▶ [TASK BRIEF]: Could you copy exactly the lines from the one containing "(0.00 s to 1.00 s)" through the last line of the records, leaving out every picture?

---*---

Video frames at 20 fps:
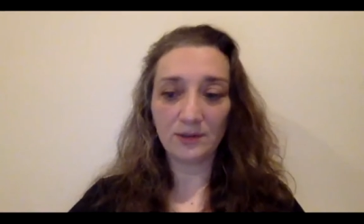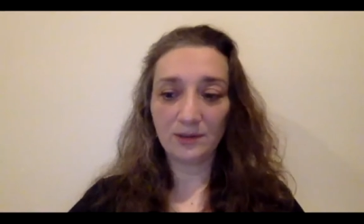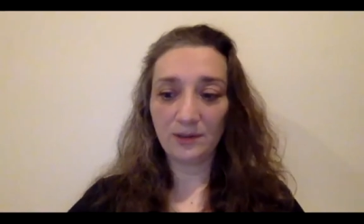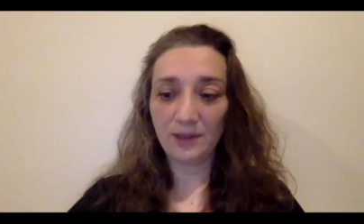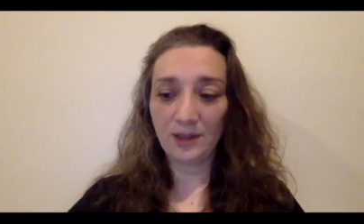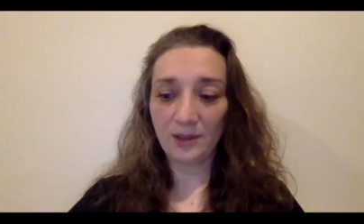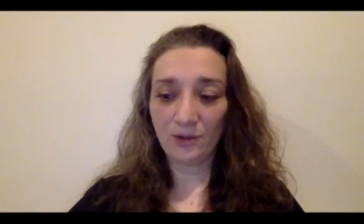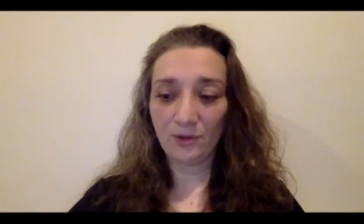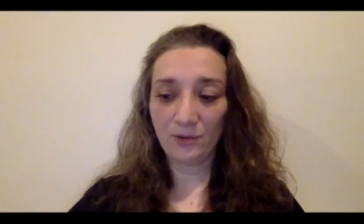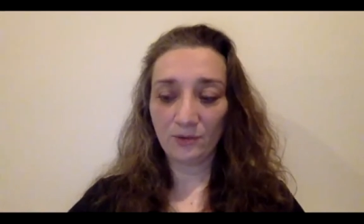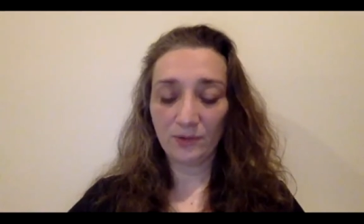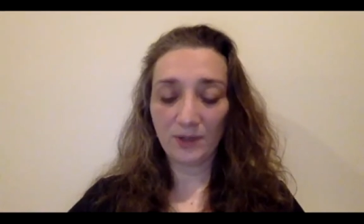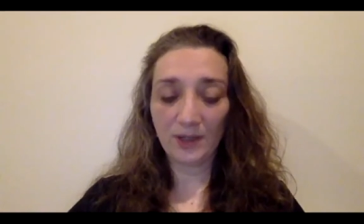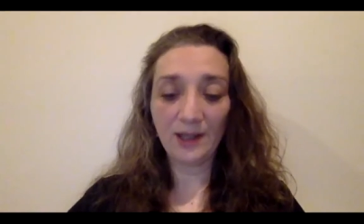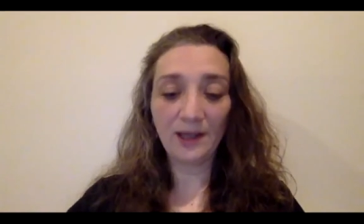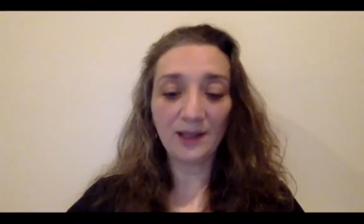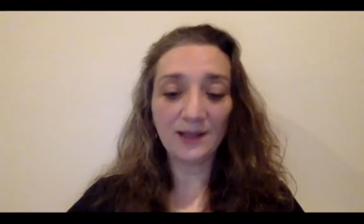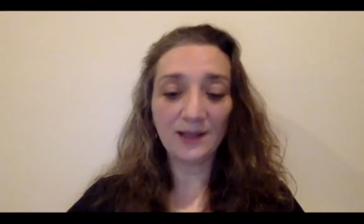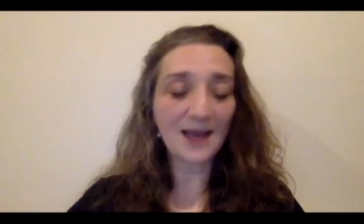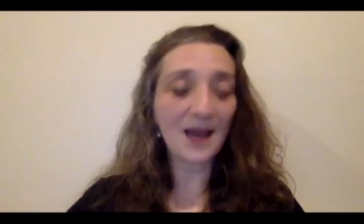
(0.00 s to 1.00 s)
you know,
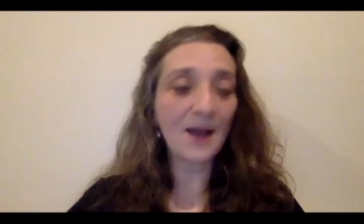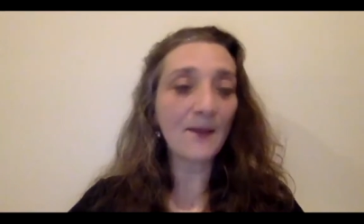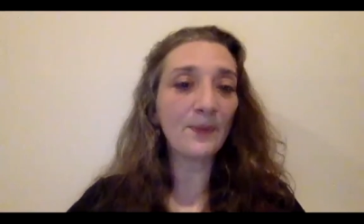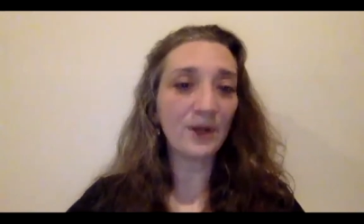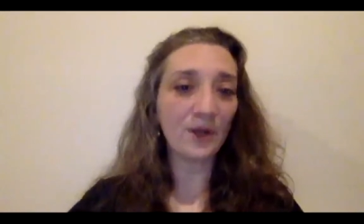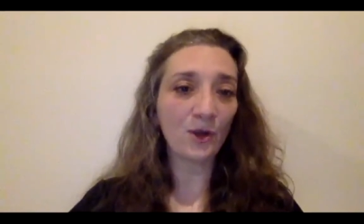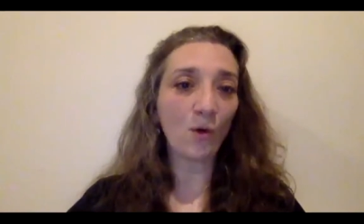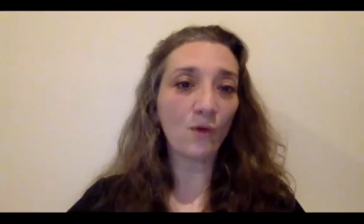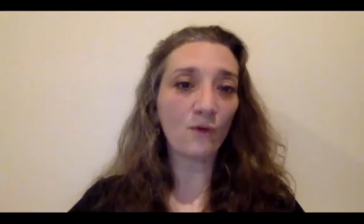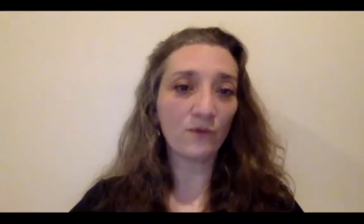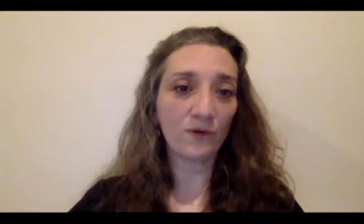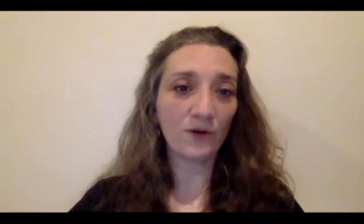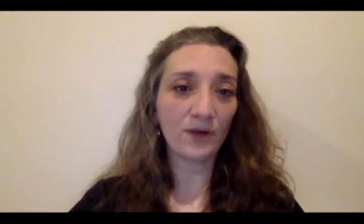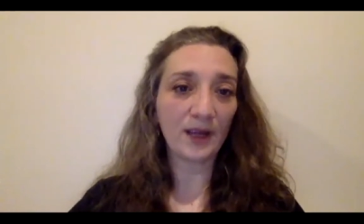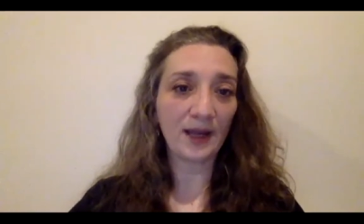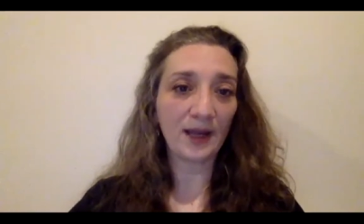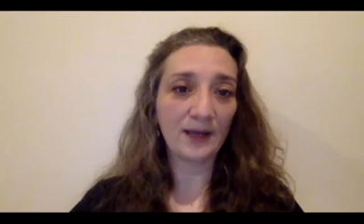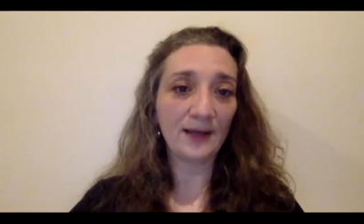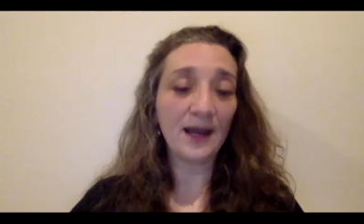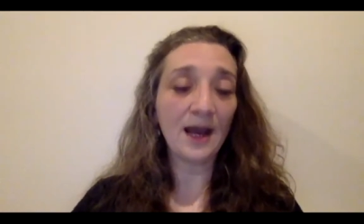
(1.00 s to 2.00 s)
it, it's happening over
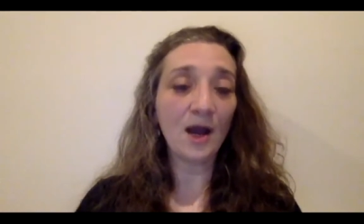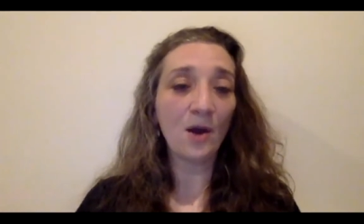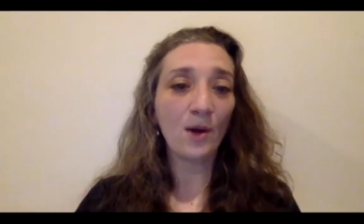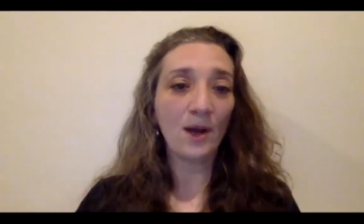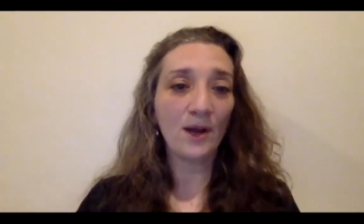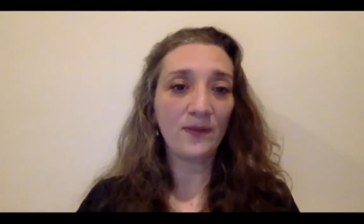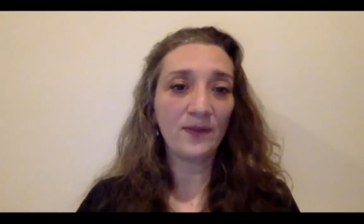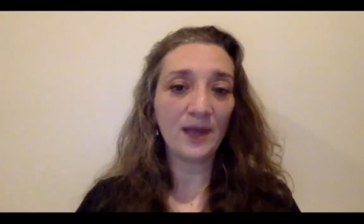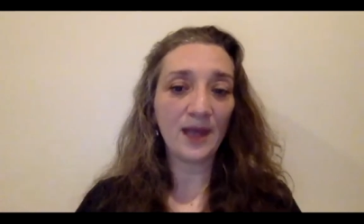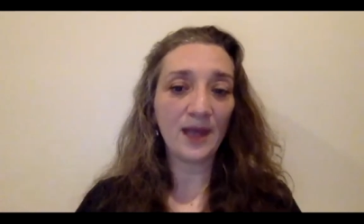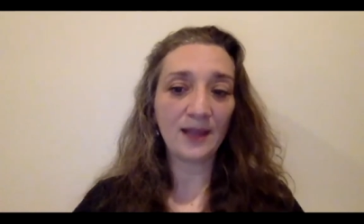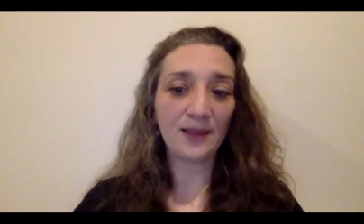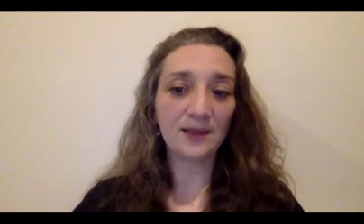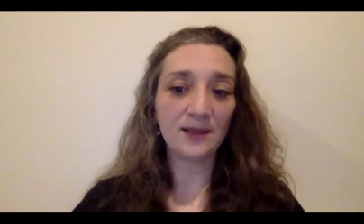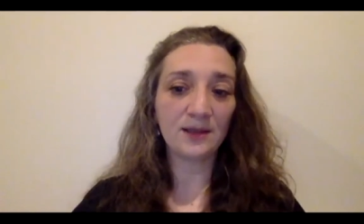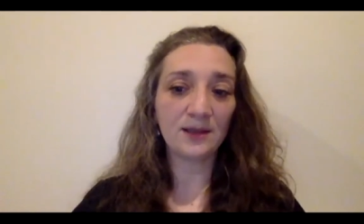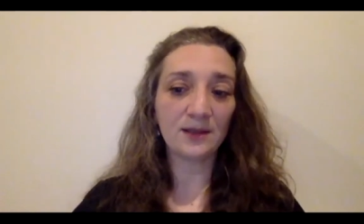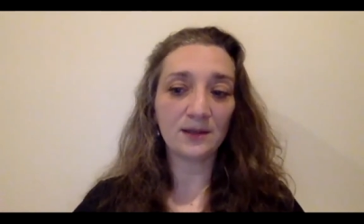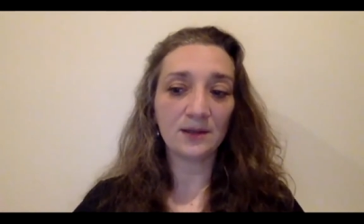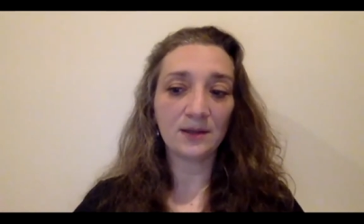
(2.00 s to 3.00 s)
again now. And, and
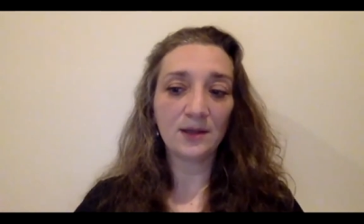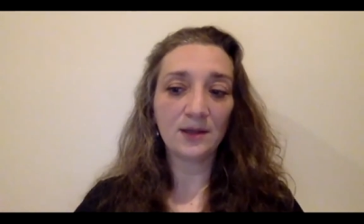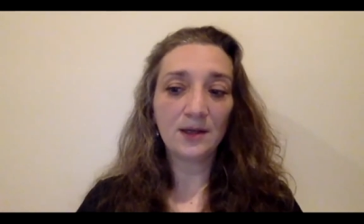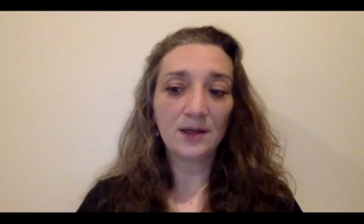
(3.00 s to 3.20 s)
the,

---*---

▶ [RESPONSE FOR THIS EXERCISE]:
(0.00 s to 1.00 s)
you know,
(1.00 s to 2.00 s)
it, it's happening over
(2.00 s to 3.00 s)
again now. And, and
(3.00 s to 3.20 s)
the,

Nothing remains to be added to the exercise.